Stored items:
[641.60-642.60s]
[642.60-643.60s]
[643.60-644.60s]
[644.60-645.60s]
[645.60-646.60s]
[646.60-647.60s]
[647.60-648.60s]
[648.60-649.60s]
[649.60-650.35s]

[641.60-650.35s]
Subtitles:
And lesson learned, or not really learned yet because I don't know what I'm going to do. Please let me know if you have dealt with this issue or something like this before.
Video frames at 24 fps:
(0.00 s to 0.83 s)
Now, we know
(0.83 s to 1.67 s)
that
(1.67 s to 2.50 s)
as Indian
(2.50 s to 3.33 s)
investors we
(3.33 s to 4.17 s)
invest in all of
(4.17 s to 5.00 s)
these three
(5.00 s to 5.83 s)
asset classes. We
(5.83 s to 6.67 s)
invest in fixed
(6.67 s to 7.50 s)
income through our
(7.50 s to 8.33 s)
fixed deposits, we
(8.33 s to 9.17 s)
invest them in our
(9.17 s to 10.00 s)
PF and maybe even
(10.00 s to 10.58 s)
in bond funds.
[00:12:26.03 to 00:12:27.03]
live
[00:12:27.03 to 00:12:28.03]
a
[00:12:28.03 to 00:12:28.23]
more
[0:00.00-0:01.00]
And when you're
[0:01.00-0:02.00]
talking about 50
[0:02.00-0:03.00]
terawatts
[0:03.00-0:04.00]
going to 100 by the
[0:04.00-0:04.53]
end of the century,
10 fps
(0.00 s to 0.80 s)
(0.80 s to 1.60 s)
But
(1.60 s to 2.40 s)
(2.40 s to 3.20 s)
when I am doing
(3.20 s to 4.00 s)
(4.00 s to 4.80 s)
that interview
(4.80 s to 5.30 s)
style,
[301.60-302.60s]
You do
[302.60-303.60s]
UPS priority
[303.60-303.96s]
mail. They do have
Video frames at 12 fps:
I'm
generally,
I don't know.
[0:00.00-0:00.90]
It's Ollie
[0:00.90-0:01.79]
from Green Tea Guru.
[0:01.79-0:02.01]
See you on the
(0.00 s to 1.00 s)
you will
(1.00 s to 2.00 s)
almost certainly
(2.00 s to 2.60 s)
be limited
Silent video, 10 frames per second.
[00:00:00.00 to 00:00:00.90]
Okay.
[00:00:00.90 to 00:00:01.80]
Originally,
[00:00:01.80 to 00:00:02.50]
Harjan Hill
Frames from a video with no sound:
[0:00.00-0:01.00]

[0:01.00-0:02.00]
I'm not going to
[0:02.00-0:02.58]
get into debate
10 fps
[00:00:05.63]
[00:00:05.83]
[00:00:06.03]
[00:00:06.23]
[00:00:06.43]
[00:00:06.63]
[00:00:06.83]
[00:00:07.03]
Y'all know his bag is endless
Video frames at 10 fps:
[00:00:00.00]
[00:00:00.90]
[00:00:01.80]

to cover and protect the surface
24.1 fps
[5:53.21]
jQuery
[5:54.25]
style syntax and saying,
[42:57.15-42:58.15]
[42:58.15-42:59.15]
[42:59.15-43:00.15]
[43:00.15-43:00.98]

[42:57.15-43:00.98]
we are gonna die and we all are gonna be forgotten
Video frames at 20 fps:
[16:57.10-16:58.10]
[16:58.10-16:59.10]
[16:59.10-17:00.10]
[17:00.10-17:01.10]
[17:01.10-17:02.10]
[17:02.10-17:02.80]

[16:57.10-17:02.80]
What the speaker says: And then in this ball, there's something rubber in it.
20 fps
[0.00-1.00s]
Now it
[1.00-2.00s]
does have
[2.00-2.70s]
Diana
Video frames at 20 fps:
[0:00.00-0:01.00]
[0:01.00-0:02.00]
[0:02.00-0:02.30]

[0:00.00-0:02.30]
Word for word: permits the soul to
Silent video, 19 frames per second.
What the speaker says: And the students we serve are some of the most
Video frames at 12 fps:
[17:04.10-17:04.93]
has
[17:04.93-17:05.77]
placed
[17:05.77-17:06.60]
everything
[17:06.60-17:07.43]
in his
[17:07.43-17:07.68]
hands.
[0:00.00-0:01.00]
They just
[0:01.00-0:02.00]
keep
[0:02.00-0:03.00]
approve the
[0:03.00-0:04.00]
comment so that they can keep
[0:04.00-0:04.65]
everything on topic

• Exercise details
Where in the records does the string "second" appear? Copy every line that has it.

• Result of the exercise
Silent video, 10 frames per second.
Silent video, 19 frames per second.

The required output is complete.